TEMPO Interaktif, Jakarta - Ratusan kepala desa dari berbagai darah, seperti Lebak, Karang Anyar, Brebes, dan Mojokerto masih menduduki halaman depan pagar gedung MPR/DPR, Selasa 6 Desember 2011. Sejak Senin, 5 Desember 2011, mereka yang tergabung dalam Organisasi Masyarakat Desa se-Nusantara (Parade Nusantara) berunjuk rasa mendesak DPR meresmikan Rancangan Undang-Undang Pedesaan menjadi undang-undang.
Meski demo mereka hari ini tidak sampai menutup jalan seperti pada Senin kemarin, jumlah pengunjuk rasa tidak berkurang. "Semua menginap di sini. Kini sekitar 200 perwakilan sedang melakukan negosiasi dengan fraksi-fraksi di dalam gedung," kata Kepala Desa Nanggala, Kecamatan Cikeusik, Pandeglang, Banten.
Baca Juga:
Hingga pukul 14.00 WIB, lanjut dia, dari sembilan fraksi di Komisi II Bidang Aparatur Negara DPR sudah enam fraksi yang menyatakan setuju terhadap pengesahan RUU itu menjadi undang-undang. Sedangkan sisa fraksi lainnya masih dalam tahap negosiasi.
Dalam unjuk rasa itu Sumarno dan kepala desa lainnya mempunyai sejumlah tuntutan dengan pengesahan RUU tersebut. Di antaranya aturan bila masa jabatan kepala desa hanya dua kali masa pemilihan. Setelah dua kali menjabat, mereka tidak bisa lagi memimpin desa itu. Sistem periodik tersebut, menurut Sumarno, merugikan para kepala desa yang masih mempunyai banyak pendukung dari kalangan masyarakat.
"Seharusnya pakai sistem umur saja, seperti PNS pada umumnya. Jadi meski sudah dua kali menjabat, di pemilihan selanjutnya masyarakat masih memilih, ya tetap bisa menjabat," kata dia.

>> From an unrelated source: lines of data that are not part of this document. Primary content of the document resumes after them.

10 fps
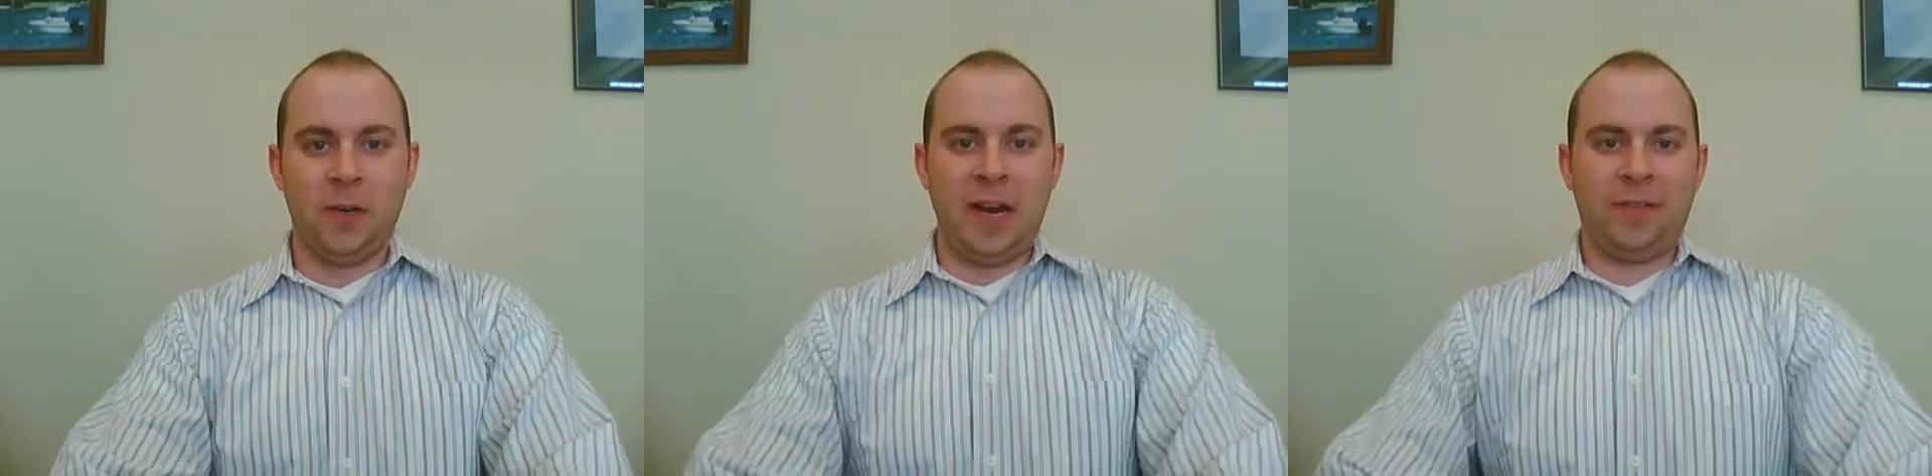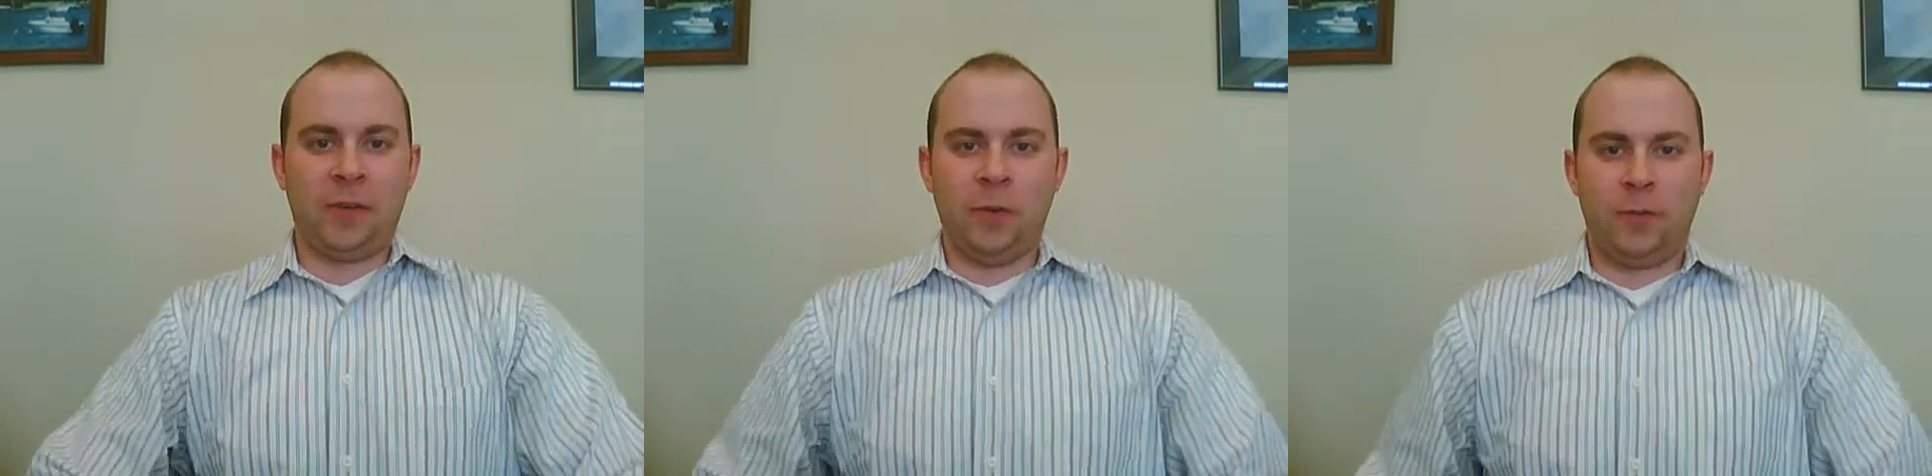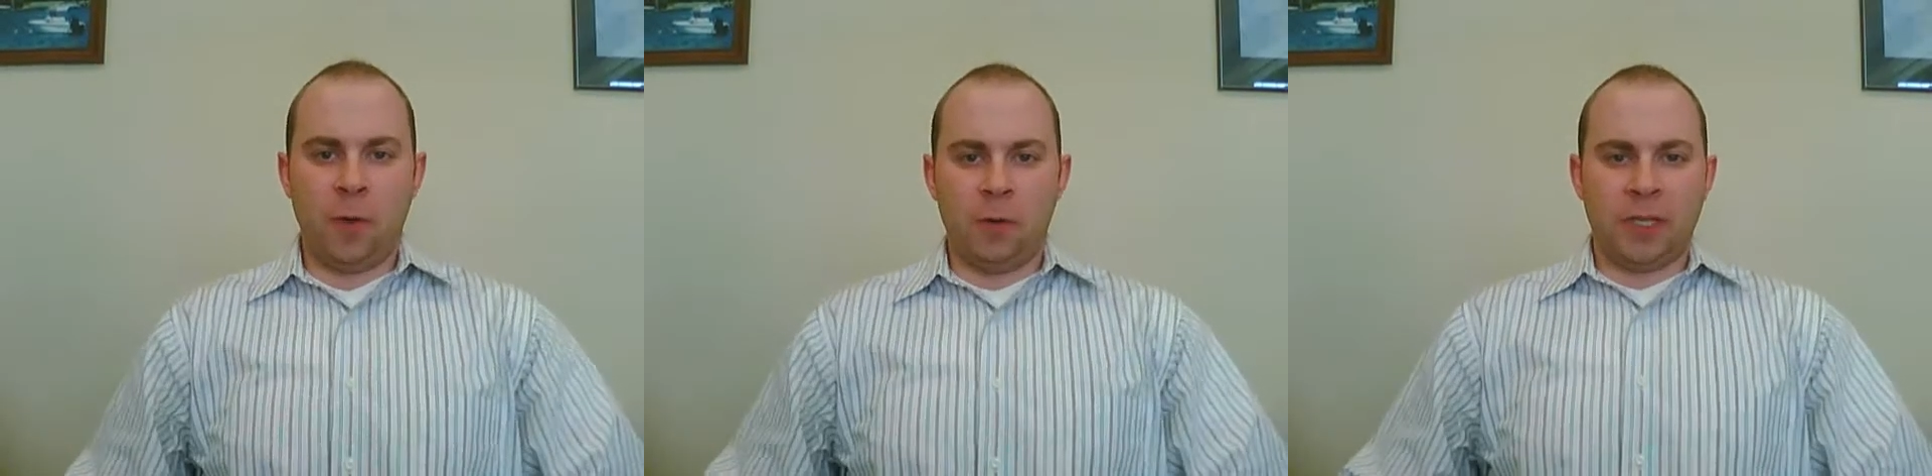Good
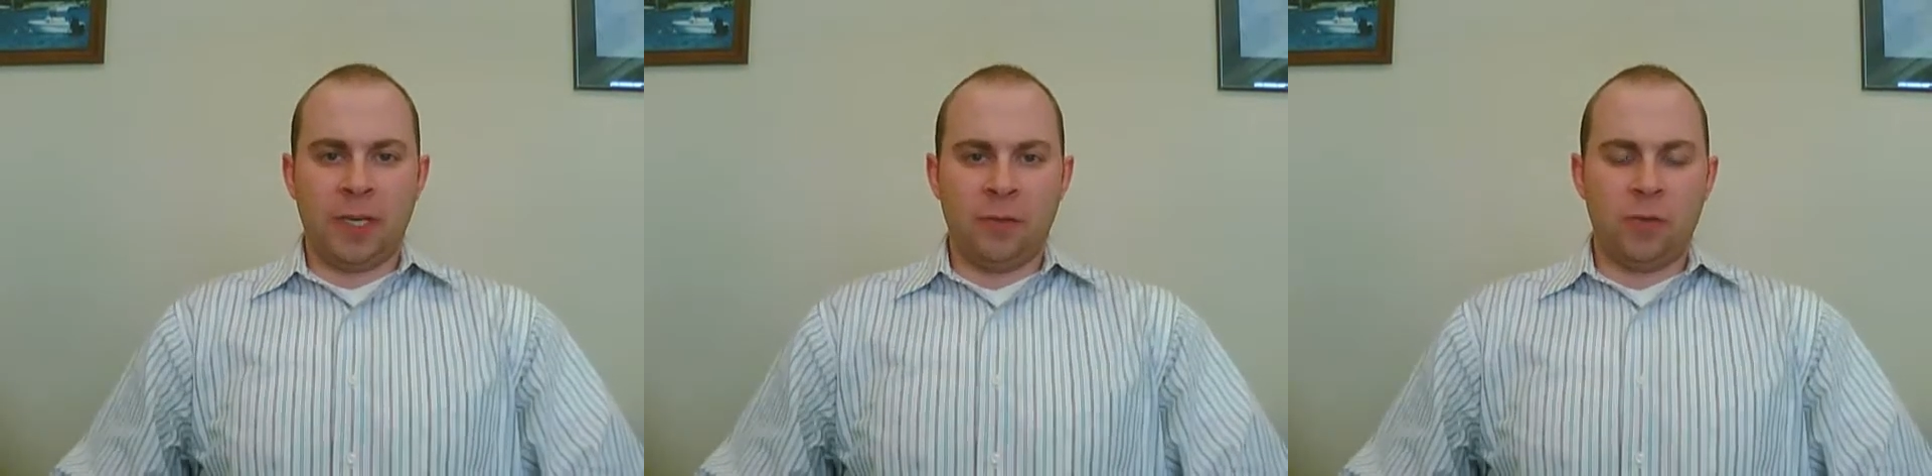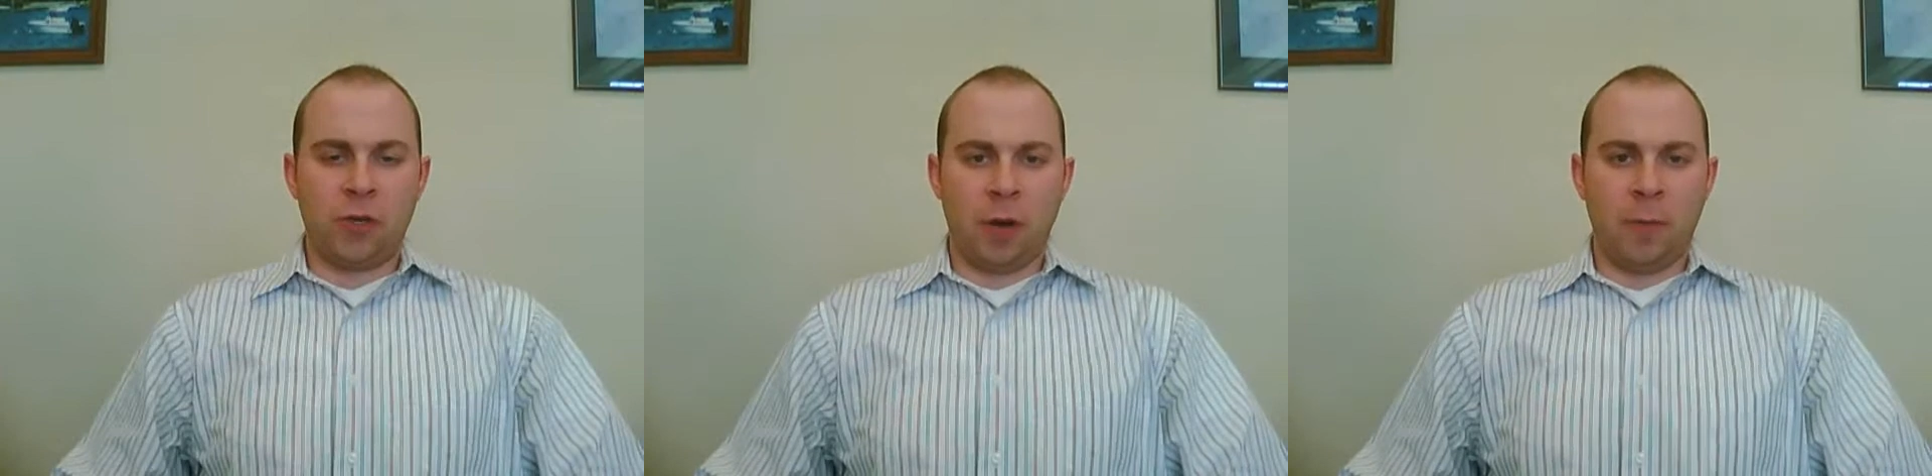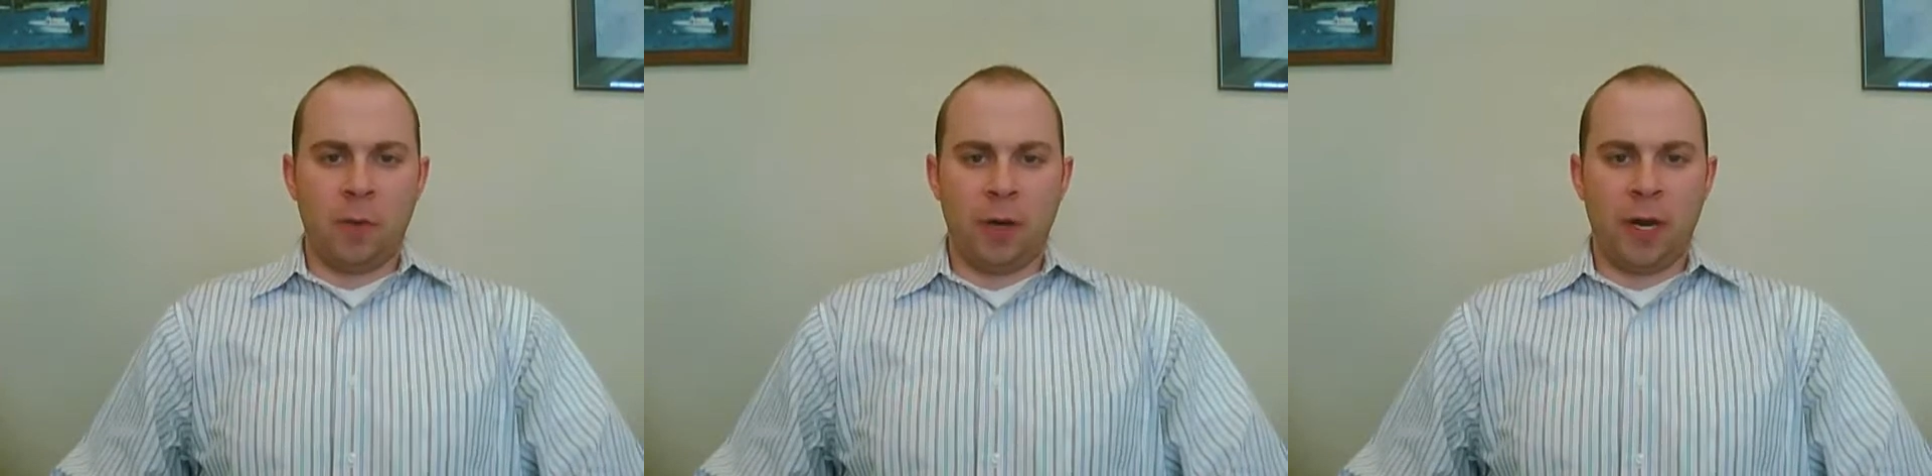afternoon, folks. Andrew
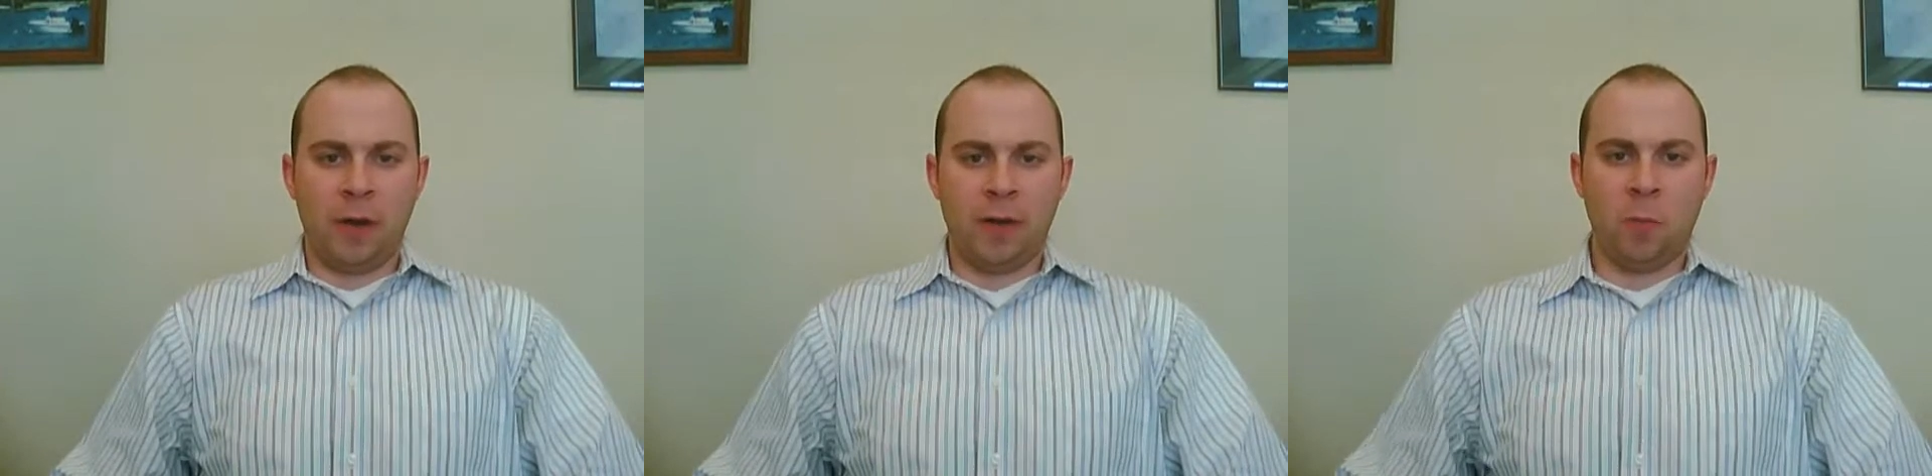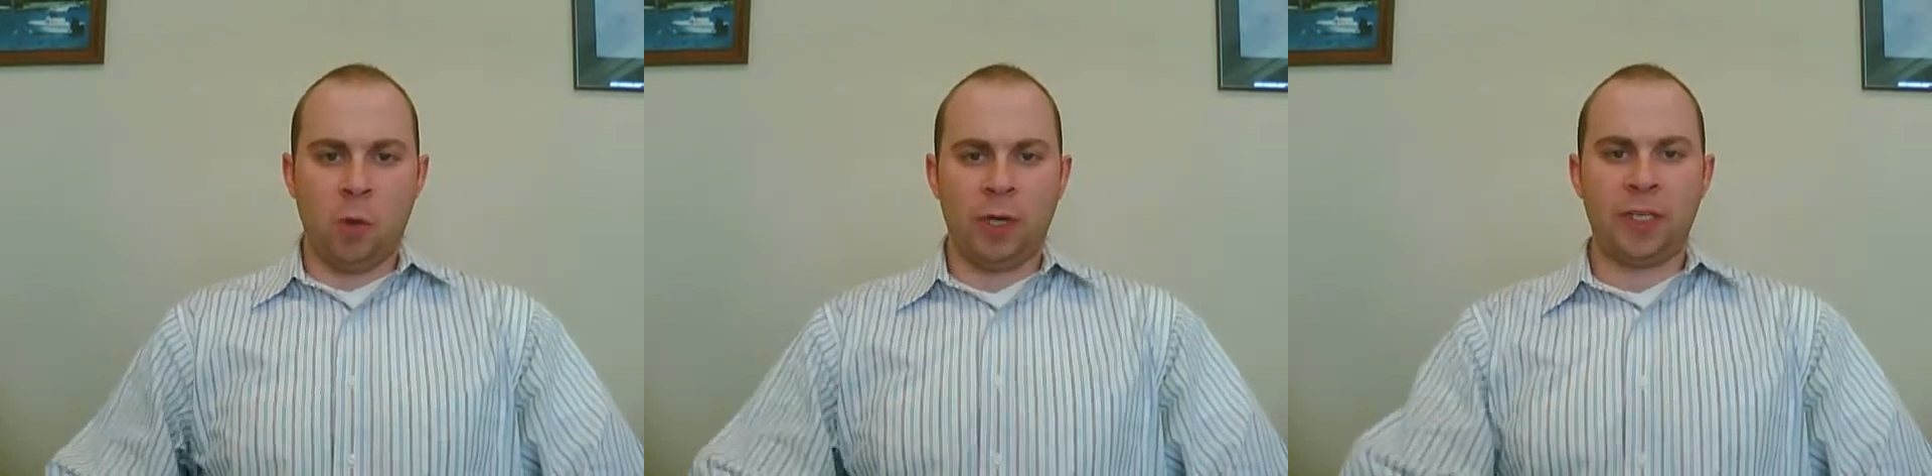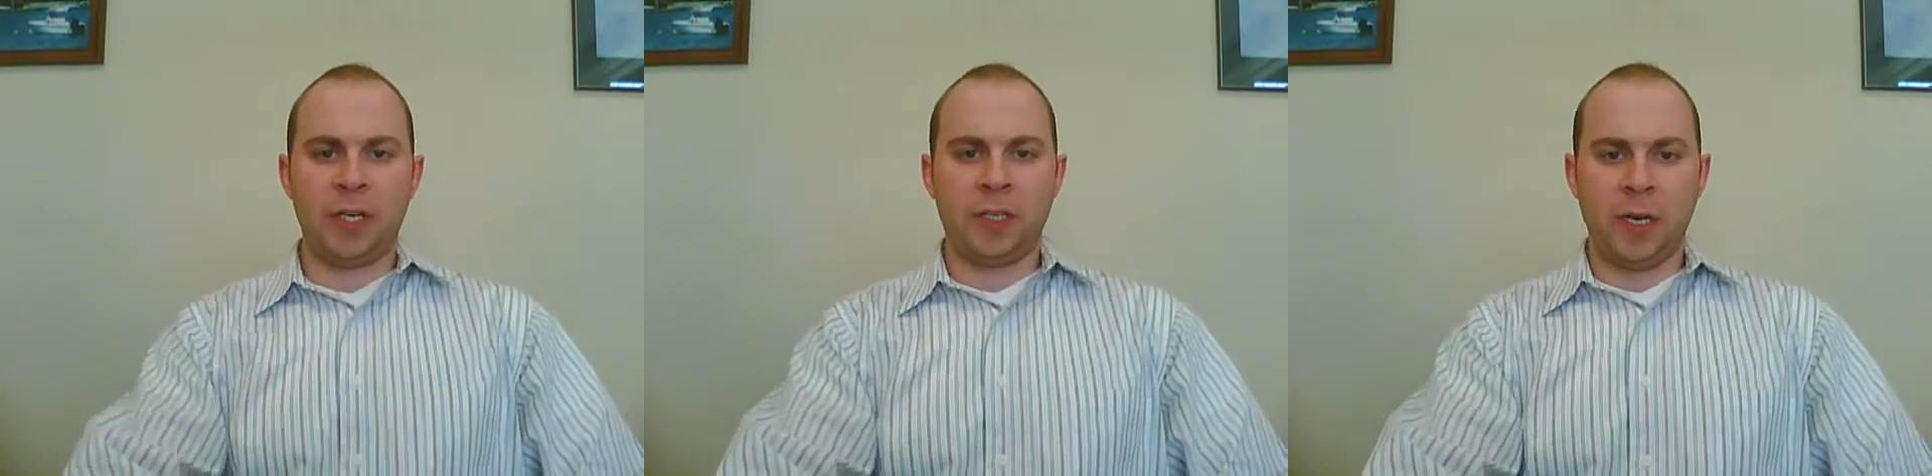Schartenberg here, your
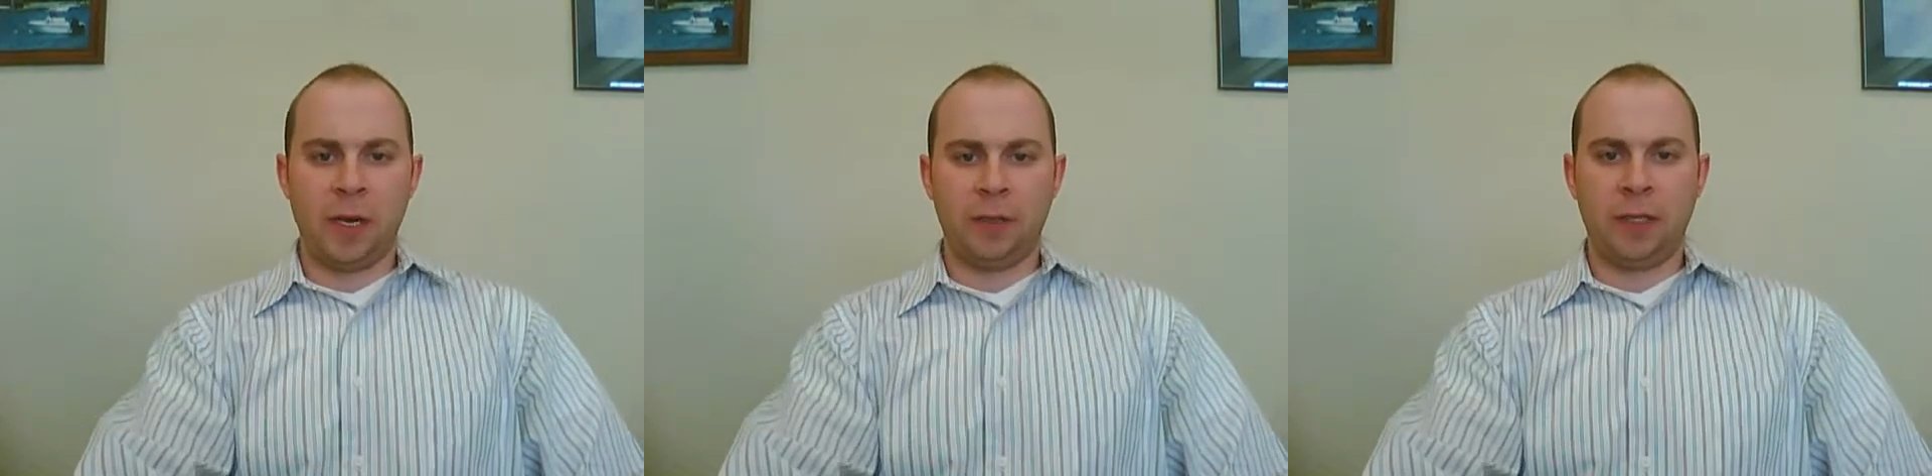mortgage engineer.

Bila menggunakan sistem periodik, yakni dua kali masa kepemimpinan, usai periode itu si kepala desa tidak lagi bisa menjabat. Itu artinya, kata dia, karier politik kepala desa habis.
Selain itu, para kepala desa meminta adanya dana atau subsidi dari daerah untuk calon kepala desa dalam masa pemilihan. Alasannya, selama ini calon kepala daerah dan presiden serta wakilnya mendapat subsidi dari negara atau anggaran daerah dalam proses pemilihan umum atau pemilihan kepala daerah. "Sedangkan pemilihan kepala desa harus pakai biaya sendiri. Itu yang tidak adil," ujarnya.
Sumarno juga mengeluhkan anggaran negara yang turun ke desa sebesar lima persen. Menurutnya, jumlah tersebut tidak adil karena masyarakat Indonesia paling banyak tinggal di daerah pedesaan. "Kami minta anggaran untuk desa minimal 10 persen dari negara. Agar warga desa bisa merasakan kesejahteraan," kata dia.
Bila tuntutan itu tidak dipenuhi DPR dengan penolakan RUU menjadi undang-undang, Sumarno dan kepala desa yang berada di gedung Dewan akan meminta kepala desa lainnya untuk datang ke Jakarta. "Mereka sudah bersedia datang dan menduduki gedung Dewan. Sebab tuntutan kami ini sudah sejak 2007, tapi sampai sekarang belum ada perkembangannya," kata dia.